In german language US-citizens are called either "Amerikaner" (americans) or "US-Amerikaner" (to leave no doubt which nationality is meant)


----------



## Xusein (Sep 27, 2005)

^^Interesting. 

It would sound incredibly tiresome saying "Citizen of the United States" in English though.


----------



## Hanshin-Tigress (Apr 10, 2007)

alessandro_q said:


> hno: you never met a mexican like me !!! so bad boy, get a map and you will discover than Europe is divided in subcontinents too, by the way can you read maps ? altrimenti magari posso darti una mano, e non chiamare ignorante una persona che parla al meno tre lingue, bruto stronzzzzo !!!


Yes europe is one continent and America is TWO north and south i still DONT see your point. Western europe is NOT continent and eastern europe is NOT a continent.
"they are (in descending order of size): Asia, Africa, North America, South America, Antarctica, Europe, and Australia"
If you consider THE HUGE landmass of north+south america as one continent then do you also see asia africa and europe as one continent since they are all conected? Also why didnt you respond to the columbia comment? Got owned? I guess you can go and keep crying that we call ourselves americans then. Oh and hey look! Europe is europe! not 2 continents as you claim, "western and eastern" europe. Europe is Europe, one continent.


----------



## Küsel (Sep 16, 2004)

Exactly! Although considered as one continent the Americas are indeed two and Mexico is North!

As digger said: in German if you say "Amerikaner" then that person is from the US and nothing else. I mean if you think carefully it would be wrong for America is named by cartographer Martin Waldseemüller after Amerigo Vespucci's letters about the new world. Vespucci himself was NEVER reaching North America and thus the US! The names Venezuela and Rio de Janeiro were also made up by Vespucci.


----------



## Küsel (Sep 16, 2004)

Maki-chan: sorry that map is wrong - the border between N and S-America is the southern border of Mexico. If you consider Central America as a subcontinent then the southern border of it is actually in Colombia and NOT in Panama as shown on this map.


----------



## Hanshin-Tigress (Apr 10, 2007)

no its right. Central America is grouped with north america UNLESS you consider central america its own 'continent' otherwise its always grouped with 'north' america.


----------



## icracked (Feb 15, 2007)

Honolulu is the only major city in the world that isn't apart of any continent How special.


----------



## Hanshin-Tigress (Apr 10, 2007)

^^?? Its same continent as australia aka Oceania. Or as some classify it as just "australia".


----------



## AJ215 (Nov 22, 2003)

if u look at Martin Waldseemüller's map he stamped the name 'america' in what is now south america.. 


Kuesel said:


> Exactly! Although considered as one continent the Americas are indeed two and Mexico is North!
> 
> As digger said: in German if you say "Amerikaner" then that person is from the US and nothing else. I mean if you think carefully it would be wrong for America is named by cartographer Martin Waldseemüller after Amerigo Vespucci's letters about the new world. Vespucci himself was NEVER reaching North America and thus the US! The names Venezuela and Rio de Janeiro were also made up by Vespucci.


----------



## DzD1358 (Apr 24, 2007)

I was only in Michigan and i like it.


----------



## Patrick (Sep 11, 2002)

Arizona and the New England-States!


----------



## isaidso (Mar 21, 2007)

Sen said:


> in English usage, you never refer to the continent as America, it's either North America, South America or Americas, when it is America it only means United States.

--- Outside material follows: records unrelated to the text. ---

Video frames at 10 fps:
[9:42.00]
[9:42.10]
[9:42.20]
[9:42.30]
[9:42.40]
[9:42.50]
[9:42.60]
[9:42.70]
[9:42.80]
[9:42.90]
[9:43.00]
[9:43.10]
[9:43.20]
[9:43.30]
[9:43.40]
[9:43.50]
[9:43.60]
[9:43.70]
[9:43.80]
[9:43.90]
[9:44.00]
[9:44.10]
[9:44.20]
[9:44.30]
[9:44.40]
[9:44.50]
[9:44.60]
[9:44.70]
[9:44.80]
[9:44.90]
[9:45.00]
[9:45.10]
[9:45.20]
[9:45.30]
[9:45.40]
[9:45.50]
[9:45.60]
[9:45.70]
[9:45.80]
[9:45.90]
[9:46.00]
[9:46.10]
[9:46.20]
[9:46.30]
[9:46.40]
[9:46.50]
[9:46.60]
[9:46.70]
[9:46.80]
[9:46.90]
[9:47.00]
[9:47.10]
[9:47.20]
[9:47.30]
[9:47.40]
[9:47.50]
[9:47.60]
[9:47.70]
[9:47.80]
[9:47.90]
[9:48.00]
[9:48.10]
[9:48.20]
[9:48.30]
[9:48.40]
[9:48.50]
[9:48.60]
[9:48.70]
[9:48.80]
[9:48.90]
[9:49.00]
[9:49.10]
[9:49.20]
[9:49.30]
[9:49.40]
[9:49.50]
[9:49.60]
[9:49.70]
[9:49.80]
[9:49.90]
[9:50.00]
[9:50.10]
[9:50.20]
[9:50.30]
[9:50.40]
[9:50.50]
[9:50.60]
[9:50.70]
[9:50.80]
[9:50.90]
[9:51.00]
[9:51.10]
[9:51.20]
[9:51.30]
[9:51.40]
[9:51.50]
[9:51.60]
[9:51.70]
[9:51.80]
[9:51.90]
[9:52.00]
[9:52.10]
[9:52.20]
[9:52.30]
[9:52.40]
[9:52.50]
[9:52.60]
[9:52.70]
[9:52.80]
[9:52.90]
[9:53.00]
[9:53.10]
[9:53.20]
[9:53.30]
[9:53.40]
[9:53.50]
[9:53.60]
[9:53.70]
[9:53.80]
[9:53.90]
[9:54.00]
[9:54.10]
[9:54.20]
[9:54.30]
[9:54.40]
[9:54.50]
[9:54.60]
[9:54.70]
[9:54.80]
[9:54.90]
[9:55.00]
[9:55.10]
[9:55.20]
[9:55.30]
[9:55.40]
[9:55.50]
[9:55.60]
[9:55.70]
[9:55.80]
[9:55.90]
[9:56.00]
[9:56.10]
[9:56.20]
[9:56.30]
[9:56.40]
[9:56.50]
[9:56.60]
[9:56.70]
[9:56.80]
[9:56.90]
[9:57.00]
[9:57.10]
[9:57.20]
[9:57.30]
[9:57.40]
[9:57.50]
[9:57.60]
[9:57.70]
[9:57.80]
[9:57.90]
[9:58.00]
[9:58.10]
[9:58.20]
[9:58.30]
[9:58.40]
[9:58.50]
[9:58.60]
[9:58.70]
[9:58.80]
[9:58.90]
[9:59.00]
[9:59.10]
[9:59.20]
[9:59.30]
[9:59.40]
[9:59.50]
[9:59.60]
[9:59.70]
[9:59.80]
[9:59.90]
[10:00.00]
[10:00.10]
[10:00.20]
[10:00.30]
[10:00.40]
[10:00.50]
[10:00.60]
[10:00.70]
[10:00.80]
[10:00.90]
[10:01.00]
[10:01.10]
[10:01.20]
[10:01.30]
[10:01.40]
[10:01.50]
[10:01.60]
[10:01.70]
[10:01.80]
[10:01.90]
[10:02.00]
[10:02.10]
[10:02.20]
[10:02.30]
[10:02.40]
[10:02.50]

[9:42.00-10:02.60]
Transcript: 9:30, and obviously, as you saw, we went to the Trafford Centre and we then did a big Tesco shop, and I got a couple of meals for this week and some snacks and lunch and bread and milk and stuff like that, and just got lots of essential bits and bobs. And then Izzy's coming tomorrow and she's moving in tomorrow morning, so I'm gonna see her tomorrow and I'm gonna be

Not true. If you travel around the world, there is a bit of confusion on this issue. Even in the UK, people ask me where in America I am from. I tell them that I am not American, but from Canada. They respond with, well, that part of America.

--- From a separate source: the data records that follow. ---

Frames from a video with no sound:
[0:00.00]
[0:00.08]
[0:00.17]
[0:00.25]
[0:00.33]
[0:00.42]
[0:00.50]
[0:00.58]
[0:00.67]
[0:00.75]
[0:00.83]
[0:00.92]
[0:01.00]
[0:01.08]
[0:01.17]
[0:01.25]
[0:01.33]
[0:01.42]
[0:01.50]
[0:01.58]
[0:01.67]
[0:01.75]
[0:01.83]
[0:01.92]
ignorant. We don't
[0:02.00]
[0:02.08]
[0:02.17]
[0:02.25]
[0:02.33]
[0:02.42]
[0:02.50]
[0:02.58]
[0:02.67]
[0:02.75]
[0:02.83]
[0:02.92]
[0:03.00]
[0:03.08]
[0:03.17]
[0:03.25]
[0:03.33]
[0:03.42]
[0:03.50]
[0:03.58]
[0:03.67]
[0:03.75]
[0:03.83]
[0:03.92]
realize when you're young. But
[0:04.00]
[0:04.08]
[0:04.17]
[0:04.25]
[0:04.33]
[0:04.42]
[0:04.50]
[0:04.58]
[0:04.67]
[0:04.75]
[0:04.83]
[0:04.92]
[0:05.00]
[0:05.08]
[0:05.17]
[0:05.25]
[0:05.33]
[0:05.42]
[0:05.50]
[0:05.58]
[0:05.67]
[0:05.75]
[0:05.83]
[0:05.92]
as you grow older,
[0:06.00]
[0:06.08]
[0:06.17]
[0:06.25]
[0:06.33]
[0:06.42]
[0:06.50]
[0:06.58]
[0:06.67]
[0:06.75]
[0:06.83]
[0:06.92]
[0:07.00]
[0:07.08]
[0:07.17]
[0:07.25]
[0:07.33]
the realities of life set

Often I have to clarify whether they mean America, the country, or America, as in the New World. They usually mean the USA, but not always. The problem stems from the fact that the New World, historically, was called America. 

When the USA was created, they called themselves Americans and their country the USA, but also they called it America. So, what about that part of America that wasn't part of the USA? Canada, Mexico, etc. were still America, but now there was a country calling itself America.

Over time, America in the USA has come to mean the USA only, not the entire 'New World'. This definition has also become standard around the world, but there are still many instances where America refers to the New World or the continent.

The Organization of American States. This is just one example. This is not an organization of US States, but an organization of the nations of the Americas. The American Indian is another example. The American mountain lion. My co-workers in the UK knew I was from Canada, but consistently asked me questions about my life in America. I got used to it.

All of this could have been avoided if they had called themselves Yankees, and stuck with USA, the US, the States, or the United States of America. America is problematic. It would be like people in the EU calling themselves Europeans and their 'nation' Europe to the exclusion of people from Swizerland, Norway, and other non-EU European countries. Are the Swiss now not Europeans or in Europe? 

I don't consider Canada to be in America when residing on this continent, but I am aware of the historical reference.


----------



## Hanshin-Tigress (Apr 10, 2007)

isaidso said:


> Not true. If you travel around the world, there is a bit of confusion on this issue. Even in the UK, people ask me where in America I am from. I tell them that I am not American, but from Canada. They respond with, well, that part of America.
> 
> *When the USA was created, they called themselves Americans* and their country the USA, but also they called it America. So, what about that part of America that wasn't part of the USA? Canada, Mexico, etc. were still America, but now there was a country calling itself America.
> I don't consider Canada to be in America when residing on this continent, but I am aware of the historical reference.


I already said this but ...When the US was created they called themselves columbians and refered to the country as columbia hence washington district of columbia not america. Many 'americans' at that time saw the united states as "too long, inaccurate, and unpoetic"."The two people most likely to have argued for a better name, according to Stewart, were Thomas Jefferson and Benjamin Franklin. But Jefferson was in France at the time and Franklin was old and "no longer vigorous." Thus the nation remained the "United States," but popular support for "Columbia" remained and the name was given to many counties, towns, and townships."
* The term Columbian was used to mean "from the USA" and there have been suggestions that it should be used again as an alternative word for "American", but has not re-entered general use.The establishment of the nation of Colombia in 1819 resulted in the name "no longer being available as a national name" for the United States.*.
It was also the origin of the name District of Columbia. The moniker dates from before the American Revolution in 1776 but fell out of use in the early 20th Century.It is still featured as CBS's former legal name, the Columbia Broadcasting System, Columbia University in New York, Columbia Pictures, and the space shuttle Columbia. In 1792 itself, the Columbia River received its name. Just before the Constitutional Convention, in 1786, South Carolina gave the name "Columbia" to its new capital city.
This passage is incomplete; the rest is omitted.